De réelles opportunités de marché se font jour. La France est plutôt bien dotée pour contribuer aux équilibres alimentaires de la planète, assure l’économiste. Mais le cadre communautaire européen lui laisse-t-il une chance de relever ce défi ? Pas sûr… Depuis les années 90, les réformes successives ont conduit à une PAC moins ambitieuse et plus contraignante. « Dans la PAC 2015, le verdissement pose déjà problème alors que la gestion des risques et les outils de régulation des marchés ont été relégués au second plan… Depuis les accords de Marrakech, la stratégie de l’union européenne pose question », estime Thierry Pouch.

Les USA soutiennent massivement leur agriculture !



Pendant ce temps, les Etats-Unis viennent de se doter d’un nouveau « Farm Bill » qui semble à l’opposé de la stratégie européenne… Dans ce pays que l’on pense modèle de libéralisme, l’Etat soutient massivement son agriculture et cela depuis les années trente, révèle Thierry Pouch. Pour le prochain « Farm Bill », les Etats-Unis vont consacrer 1% de leur PIB à l’agriculture alors que la part de l’Europe consacrée à la PAC ne représente que 0,4% de son PIB. 80% des dépenses américaines vont à l’aide alimentaire destinés aux 48 millions d’américains les plus pauvres. Le reste finance une assurance récolte et des mécanismes de soutien. « Un paiement contrat cyclique » comble l’écart entre un prix de référence élevé et le prix de marché. Le « programme de couverture risque » couvre 86% du chiffre d’affaires de l’exploitation.

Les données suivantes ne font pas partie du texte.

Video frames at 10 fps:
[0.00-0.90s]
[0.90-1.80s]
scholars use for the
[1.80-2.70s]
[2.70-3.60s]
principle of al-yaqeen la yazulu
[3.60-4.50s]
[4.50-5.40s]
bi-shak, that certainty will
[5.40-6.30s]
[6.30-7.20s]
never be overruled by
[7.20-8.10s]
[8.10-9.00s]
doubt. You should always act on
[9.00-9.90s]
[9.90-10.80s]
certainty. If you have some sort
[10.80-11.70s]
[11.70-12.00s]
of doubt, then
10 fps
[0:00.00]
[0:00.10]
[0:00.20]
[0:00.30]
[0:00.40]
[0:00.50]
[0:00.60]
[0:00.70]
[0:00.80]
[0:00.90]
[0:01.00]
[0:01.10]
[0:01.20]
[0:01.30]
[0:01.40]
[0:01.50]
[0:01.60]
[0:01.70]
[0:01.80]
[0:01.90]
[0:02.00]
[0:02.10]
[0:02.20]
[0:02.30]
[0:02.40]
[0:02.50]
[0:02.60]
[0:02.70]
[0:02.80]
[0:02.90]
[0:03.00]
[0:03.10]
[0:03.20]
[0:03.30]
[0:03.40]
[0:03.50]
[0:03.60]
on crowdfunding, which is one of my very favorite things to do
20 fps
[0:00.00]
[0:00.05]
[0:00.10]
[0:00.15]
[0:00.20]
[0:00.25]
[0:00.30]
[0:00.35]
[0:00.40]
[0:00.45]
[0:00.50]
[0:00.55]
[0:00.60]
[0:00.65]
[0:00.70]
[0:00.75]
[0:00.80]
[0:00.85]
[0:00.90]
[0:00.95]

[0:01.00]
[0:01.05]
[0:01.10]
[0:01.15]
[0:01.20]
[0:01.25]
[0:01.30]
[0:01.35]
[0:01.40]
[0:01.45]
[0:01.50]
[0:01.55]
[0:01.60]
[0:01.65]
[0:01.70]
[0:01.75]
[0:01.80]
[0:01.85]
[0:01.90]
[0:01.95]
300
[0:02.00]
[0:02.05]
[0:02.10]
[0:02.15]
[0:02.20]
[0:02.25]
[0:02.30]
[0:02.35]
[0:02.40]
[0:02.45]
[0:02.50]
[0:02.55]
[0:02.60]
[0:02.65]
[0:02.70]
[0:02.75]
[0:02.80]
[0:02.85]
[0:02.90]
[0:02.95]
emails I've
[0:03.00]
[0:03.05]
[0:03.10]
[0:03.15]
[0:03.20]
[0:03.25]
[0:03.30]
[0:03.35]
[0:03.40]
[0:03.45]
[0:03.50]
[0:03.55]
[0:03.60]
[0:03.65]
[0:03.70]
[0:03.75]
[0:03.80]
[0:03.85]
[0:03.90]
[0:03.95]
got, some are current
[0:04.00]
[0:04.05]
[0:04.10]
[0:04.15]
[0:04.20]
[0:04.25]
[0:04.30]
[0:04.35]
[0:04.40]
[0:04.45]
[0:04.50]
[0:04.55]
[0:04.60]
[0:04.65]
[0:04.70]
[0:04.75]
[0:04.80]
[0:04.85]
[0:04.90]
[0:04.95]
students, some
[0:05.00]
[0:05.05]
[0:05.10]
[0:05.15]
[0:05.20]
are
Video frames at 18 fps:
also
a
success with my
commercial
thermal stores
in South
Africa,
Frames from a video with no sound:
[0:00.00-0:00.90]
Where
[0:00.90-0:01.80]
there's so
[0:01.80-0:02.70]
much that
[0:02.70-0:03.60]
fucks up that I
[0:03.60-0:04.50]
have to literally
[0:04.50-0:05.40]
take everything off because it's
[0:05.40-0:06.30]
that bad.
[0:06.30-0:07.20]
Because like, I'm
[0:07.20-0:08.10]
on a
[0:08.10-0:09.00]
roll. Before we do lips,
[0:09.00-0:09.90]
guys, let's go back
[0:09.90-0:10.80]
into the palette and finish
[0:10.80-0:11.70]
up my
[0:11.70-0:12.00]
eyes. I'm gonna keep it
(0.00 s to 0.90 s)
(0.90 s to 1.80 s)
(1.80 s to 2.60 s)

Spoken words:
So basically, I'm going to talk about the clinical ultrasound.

Dans le secteur laitier, les éleveurs américains ont même droit à « un système d’assurance marge. Car Ils savent que la demande mondiale de lait va exploser. Un système d’intervention pure et simple est même prévu », complète l’économiste. Cette prise en charge par l’Etat américain n’a vraiment rien à voir avec le soutien européen. Pour les Etats-Unis, « l’agriculture est un secteur clé. L’Union européenne n’a pas anticipé du tout l’importance géostratégique de ce secteur », regrette Thierry Pouch.



Nouveau conseil d’administration



Lors d’une première partie en huis clos, JA 71 a procédé à l’élection de son nouveau conseil d’administration. Les membres sont : David Bichet, Thomas Bodet, Arnaud Collaudin, David Cornier, Ludovic Cottenceau, Anthony Decerle, Jeremy Decerle, Charles Dechaume, Benoit Deschamps, Yohan Dufour, Baptiste Dumey, Guillaume Gauthier, Pierre-Edouard Hugon, Vincent Jacquard, Guillaume Lavesvre, Damien Lemiere, Arnaud Michel, Olivier Nidiau, Guillaume Perrot, Benoit Pingeot , Ludovic Ponthieux, Alexandre Saunier. L'élection du bureau et du président aura lieu lors du séminaire de début de mandat, le 1er avril prochain à Chevagny-sur-Guye.